Authored by wlei on Jun 3 2022, 4:08 PM.

Details

Summary

This is the followup patch to https://reviews.llvm.org/D125246 for the SampleContextTracker part. Before the promotion and merging of the context is based on the SampleContext(the array of frame), this causes a lot of cost to the memory. This patch detaches the tracker from using the array ref instead to use the context trie itself. This can save a lot of memory usage and benefit both the compiler's CS inliner and llvm-profgen's pre-inliner.

One structure needs to be specially treated is the FuncToCtxtProfiles, this is used to get all the functionSamples for one function to do the merging and promoting. Before it search each functions' context and traverse the trie to get the node of the context. Now we don't have the context inside the profile, instead we directly use an auxiliary map ProfileToNodeMap for profile , it initialize to create the FunctionSamples to TrieNode relations and keep updating it during promoting and merging the node.

Moreover, I was expecting the results before and after remain the same, but I found that the order of FuncToCtxtProfiles matter and affect the results. This can happen on recursive context case, but the difference should be small. Now we don't have the context, so I just used a vector for the order, the result is still deterministic.

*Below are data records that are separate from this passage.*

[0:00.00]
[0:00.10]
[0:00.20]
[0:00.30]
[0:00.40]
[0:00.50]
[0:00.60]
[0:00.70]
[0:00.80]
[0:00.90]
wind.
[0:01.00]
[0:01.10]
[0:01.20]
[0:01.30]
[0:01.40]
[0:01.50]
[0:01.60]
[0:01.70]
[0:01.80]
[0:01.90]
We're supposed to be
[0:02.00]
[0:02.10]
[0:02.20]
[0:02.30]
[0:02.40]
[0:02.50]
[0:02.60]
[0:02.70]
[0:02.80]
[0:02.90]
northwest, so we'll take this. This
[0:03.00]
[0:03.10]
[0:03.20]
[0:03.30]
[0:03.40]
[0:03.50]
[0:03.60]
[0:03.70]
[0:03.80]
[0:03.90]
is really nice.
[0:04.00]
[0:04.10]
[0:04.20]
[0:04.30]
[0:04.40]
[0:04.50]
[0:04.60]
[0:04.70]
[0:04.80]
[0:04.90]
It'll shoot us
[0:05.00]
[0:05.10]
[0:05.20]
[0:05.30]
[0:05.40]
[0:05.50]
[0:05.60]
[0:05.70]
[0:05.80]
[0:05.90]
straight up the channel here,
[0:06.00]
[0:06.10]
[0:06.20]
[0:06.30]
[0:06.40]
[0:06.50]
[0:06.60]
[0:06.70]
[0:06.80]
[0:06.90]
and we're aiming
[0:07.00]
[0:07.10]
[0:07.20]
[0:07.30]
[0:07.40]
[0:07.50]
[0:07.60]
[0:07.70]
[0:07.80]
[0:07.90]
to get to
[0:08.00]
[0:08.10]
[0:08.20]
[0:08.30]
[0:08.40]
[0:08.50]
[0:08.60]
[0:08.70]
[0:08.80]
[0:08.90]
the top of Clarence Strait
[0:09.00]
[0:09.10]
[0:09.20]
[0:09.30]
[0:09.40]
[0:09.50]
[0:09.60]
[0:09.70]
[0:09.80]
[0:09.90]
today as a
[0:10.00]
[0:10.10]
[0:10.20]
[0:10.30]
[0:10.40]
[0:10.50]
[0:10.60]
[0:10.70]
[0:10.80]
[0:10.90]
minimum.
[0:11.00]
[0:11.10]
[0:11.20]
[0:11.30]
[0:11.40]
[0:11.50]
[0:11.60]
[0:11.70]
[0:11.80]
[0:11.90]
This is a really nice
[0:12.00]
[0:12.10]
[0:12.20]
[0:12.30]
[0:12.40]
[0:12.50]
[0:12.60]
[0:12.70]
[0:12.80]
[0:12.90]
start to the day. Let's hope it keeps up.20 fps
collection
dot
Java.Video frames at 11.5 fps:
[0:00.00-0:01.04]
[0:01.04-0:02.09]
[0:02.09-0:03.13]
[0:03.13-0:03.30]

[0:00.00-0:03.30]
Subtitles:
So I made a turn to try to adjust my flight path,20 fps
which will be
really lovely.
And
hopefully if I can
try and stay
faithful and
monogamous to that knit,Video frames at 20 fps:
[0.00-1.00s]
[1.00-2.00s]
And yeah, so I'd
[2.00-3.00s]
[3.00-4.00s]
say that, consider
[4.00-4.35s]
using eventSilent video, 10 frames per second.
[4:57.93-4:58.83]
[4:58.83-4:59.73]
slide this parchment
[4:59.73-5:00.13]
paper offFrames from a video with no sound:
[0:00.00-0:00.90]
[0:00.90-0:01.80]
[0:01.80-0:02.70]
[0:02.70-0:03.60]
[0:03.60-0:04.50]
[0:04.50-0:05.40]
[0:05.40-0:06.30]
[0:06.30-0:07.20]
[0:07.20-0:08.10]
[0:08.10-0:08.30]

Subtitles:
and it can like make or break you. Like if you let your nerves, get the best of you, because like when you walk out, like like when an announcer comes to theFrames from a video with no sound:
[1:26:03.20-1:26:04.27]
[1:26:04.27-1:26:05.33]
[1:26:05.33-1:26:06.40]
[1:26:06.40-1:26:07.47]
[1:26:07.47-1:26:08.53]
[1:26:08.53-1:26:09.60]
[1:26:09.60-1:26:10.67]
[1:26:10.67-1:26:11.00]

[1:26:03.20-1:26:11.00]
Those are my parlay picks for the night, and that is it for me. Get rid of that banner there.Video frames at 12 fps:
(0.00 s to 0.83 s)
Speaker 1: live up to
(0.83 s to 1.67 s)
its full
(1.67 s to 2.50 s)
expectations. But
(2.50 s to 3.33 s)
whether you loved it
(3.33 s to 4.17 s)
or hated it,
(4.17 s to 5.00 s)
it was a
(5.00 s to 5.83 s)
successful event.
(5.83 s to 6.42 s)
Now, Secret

Measured on one huge size(12GB) profile from one of our internal service. The profile similarity difference is 99.999%, and the running time is improved by 3X(debug mode) and the memory is reduced from 170GB to 90GB.

Diff Detail

Event Timeline

wlei created this revision.Jun 3 2022, 4:08 PM
Herald added a project: Restricted Project. · View Herald TranscriptJun 3 2022, 4:08 PM
wlei requested review of this revision.Jun 3 2022, 4:08 PM
Herald added a project: Restricted Project. · View Herald TranscriptJun 3 2022, 4:08 PM
wlei updated this revision to Diff 434218.Jun 3 2022, 5:49 PM

Updating D127031: [CSSPGO][llvm-profgen] Reimplement SampleContextTracker using context trie

wlei edited the summary of this revision. (Show Details)Jun 3 2022, 5:49 PM
wlei added reviewers: hoy, wenlei.
hoy added a comment.Jun 6 2022, 10:50 AM

Would be good to have some numbers for build time and memory usage in the summary.

llvm/include/llvm/ProfileData/SampleProf.h
688

The field is only useful during context manipulation. Is it possible to store the link in an auxiliary map whereever it is used?

llvm/lib/Transforms/IPO/SampleContextTracker.cpp
93

may still be helpful to keep the debug dump?

219

Is this also done in populateFuncToCtxtMap?

452

nit: use SampleContextFrameVector

wenlei added inline comments.Jun 6 2022, 11:37 PM
llvm/include/llvm/Transforms/IPO/SampleContextTracker.h
106

Is std::set unnecessary or is it wrong?

llvm/lib/Transforms/IPO/SampleContextTracker.cpp
372

Why we need to check MergedContext on OldContext, but InlinedContext on ContextOnNode?

454

return string();

wlei added inline comments.Jun 9 2022, 9:21 PM
llvm/include/llvm/ProfileData/SampleProf.h
688

I think we use context for two things 1)context manipulation(inlining) 2) reader and writer based on ProfileMap.
My thought is ContextNode is the same thing to FullContext, i,e. we can always start from this node to iterate trie reversely to get the array of frames. I was wondering if we can use ContextNode to replace the FullContext in the future. And for sample reader and writer things, the key of the map can work as the FullContext, we might not need this field either. That's why I'm thinking to keep it here. WDYT?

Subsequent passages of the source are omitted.